Champions of the European Union can take heart from the fact that in urban Greece, people ground down by poverty still take the 25 May elections seriously.

But if ordinary Greeks retain faith in democracy – their vote is all they have left, in the considered words of one struggling cafe-owner I met in Thessaloniki – they are rapidly losing trust in Europe.

For many, the EU remains a "one-way" street, as another man put it. For instance, older people used to the modernity EU membership brought back in 1981 cannot envisage ever leaving.

But for some younger Greeks in Thessaloniki, capital of a region with 30% unemployment, exit is an attractive idea, or at least the abandonment of the hated euro.

"You cannot put a lion and a cat in the same cage," one unemployed young man told me on the street, describing how he sees relations between Greece and the economic giants of the north.

Change may take a generation if it ever happens, given the continuing support for the parties tied to the financial crisis, New Democracy and Pasok, and doubts over the willingness of the radical left in the form of Syriza to really effect change.

Meanwhile there is marble-cold anger at the relentless impoverishment of a nation on the edge of Europe.

Debt after debt

Former businessman Stefanos Dimoulas now works as a pizza delivery "boy", in his words, for 3.3 euros (£2.7; $4.5) an hour without medical insurance.

He has business debts of 50,000 euros but also, after a recent operation to remove a rare tumour in his neck, he owes 3,000 euros in medical bills. Now he needs more treatment.

Mr Dimoulas did not say for whom he would vote, but expressed dismay at the way Pasok and New Democracy were ruling together after decades on opposite sides.

He sees Greece's future outside the eurozone and outside the EU full stop, prospering with control over its own resources and currency.

His is a positive position, imbued with love for Greece, with none of the nationalist hate associated with the far-right Golden Dawn party.

I encountered some Golden Dawn supporters. Not the aggressive men I was used to seeing in TV reports, but two old-age pensioners getting drunk on spirits at a cafe table and a careworn middle-aged farmer, incensed at the low price of milk offered for his dairy herd.

None of them spoke to me. It was their friends nearby who informed me of their stance.

Exit strategy

Making it my mission to interview unemployed or economically vulnerable Greeks primarily, quite at random near the cafes in Thessaloniki where they sit outside on walls or lawns because they cannot afford a simple cup of coffee anymore, I invariably met people preparing to vote for parties of the left.

Foteini Foteini: "The left should unite"

Again, they gave no names of parties, but there was a distaste for the traditional left and a readiness to experiment, it seemed to me, with newer parties.

These include Antarsya, an anti-EU, anti-capitalist coalition created five years ago which won less than 1% of the vote at the last national election in 2012.

One of its European election candidates, Foteini Rizou, I met out of the blue at a backpacker hostel, where she works as a receptionist to fund her education as an architecture student in Thessaloniki.

"Pasok is no different from New Democracy," the Athenian student said. "The left should unite, but Syriza thinks staying in the EU will be good for everyone. Our view is that staying in the EU is really bad for the workers and bad for everyone in the EU."

One man who really could do with some urgent change for the better is Ilias, the unemployed mathematician who gave the analogy of the lion and the cat.

Ilias Ilias: "Something must change here"

Unable to claim benefit, and living off his dwindling savings, the 31-year-old cannot contemplate starting a family because "without a job, you cannot get married". Emigration is not an option because he does not want to move away from his ageing parents.

He would vote, he said, but about his political views, would only remark that he had never yet voted for a party that got into government.

"Something must change here," he told me, shivering in the shadow of the city's Roman-era triumphal arch.

"If I had the solution ready I would not be here giving you the interview. We should leave the euro. They just want to make money out of poor countries."

'Don't just burn'

A few hundred metres away, down on the seafront, I listened to another unemployed voter, nearly 10 years younger, staunchly anti-fascist and strongly patriotic, who expressed a harsher view.
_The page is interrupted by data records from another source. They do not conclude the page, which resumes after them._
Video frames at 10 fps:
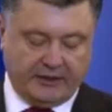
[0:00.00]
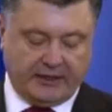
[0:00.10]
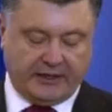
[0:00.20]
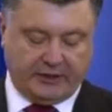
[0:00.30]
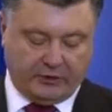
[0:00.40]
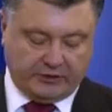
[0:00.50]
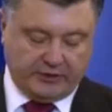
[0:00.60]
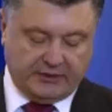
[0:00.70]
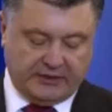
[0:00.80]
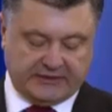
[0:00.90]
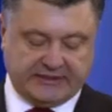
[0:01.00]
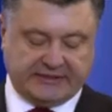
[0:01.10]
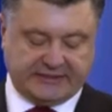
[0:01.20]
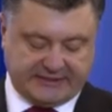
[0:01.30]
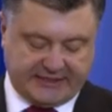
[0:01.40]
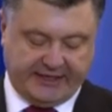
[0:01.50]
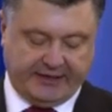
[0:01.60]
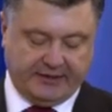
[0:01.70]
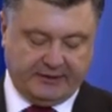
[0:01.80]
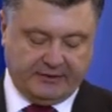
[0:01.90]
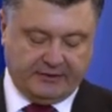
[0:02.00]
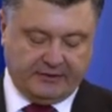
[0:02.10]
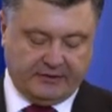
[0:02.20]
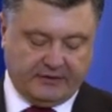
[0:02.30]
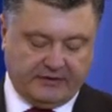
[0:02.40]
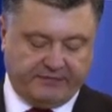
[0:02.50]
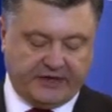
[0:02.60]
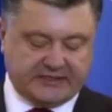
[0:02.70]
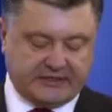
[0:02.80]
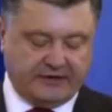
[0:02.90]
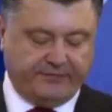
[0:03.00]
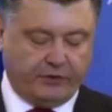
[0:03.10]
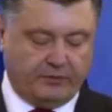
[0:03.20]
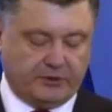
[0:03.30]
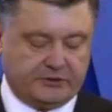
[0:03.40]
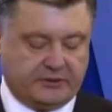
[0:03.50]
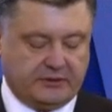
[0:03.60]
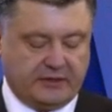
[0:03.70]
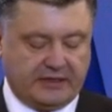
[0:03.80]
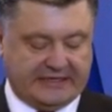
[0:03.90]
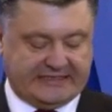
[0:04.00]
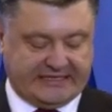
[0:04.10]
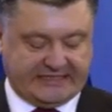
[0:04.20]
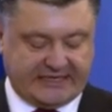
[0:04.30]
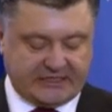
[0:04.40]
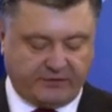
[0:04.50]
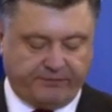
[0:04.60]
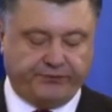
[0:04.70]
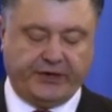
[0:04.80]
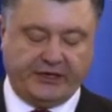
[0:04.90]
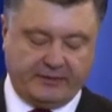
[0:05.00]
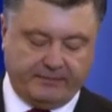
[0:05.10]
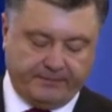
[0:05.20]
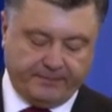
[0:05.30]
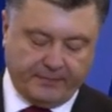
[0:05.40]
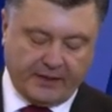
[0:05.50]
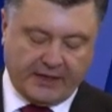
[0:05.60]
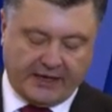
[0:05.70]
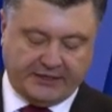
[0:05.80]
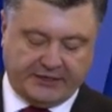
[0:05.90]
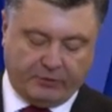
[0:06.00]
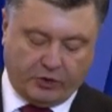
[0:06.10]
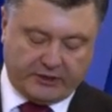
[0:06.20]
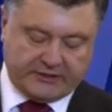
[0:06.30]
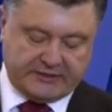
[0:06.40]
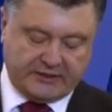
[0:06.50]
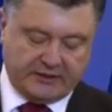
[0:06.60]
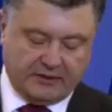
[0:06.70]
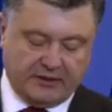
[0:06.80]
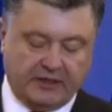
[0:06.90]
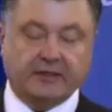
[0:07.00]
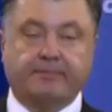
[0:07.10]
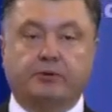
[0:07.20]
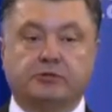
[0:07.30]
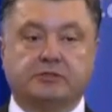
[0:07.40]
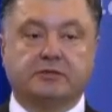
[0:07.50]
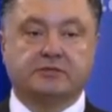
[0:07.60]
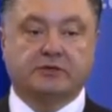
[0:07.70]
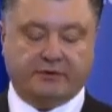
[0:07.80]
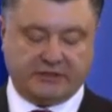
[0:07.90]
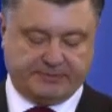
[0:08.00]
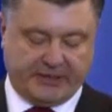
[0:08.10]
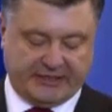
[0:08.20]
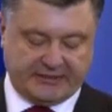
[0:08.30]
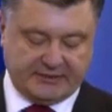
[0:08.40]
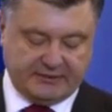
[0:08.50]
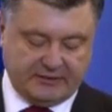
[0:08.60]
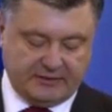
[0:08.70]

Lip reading: a lot is at stake. First and foremost, the success of freedom and democracy in the post-Soviet space.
George George: "Some minds you cannot change"

"I think the only solution is a radical one, whatever that means," George Basilos said. "We need to direct our anger at something, instead of just burning.

"I think that the older generations drag us down. We are just waiting for them to die out. Some minds you cannot change."

His friend, student engineer Socrates Lambadas, who does underpaid part-time work like so many other students, admires Europe for its social progress and believes Greeks are stuck in the past.

"I think that many Greeks don't want to accept responsibility for the situation we're in today," he told me. "Thirty to 40 years from now, things will be better and people will not only tolerate change but look forward to it. We do have to change."

For now there is continuing poverty and, in the view of Mr Dimoulas, Greece may "have still further to fall".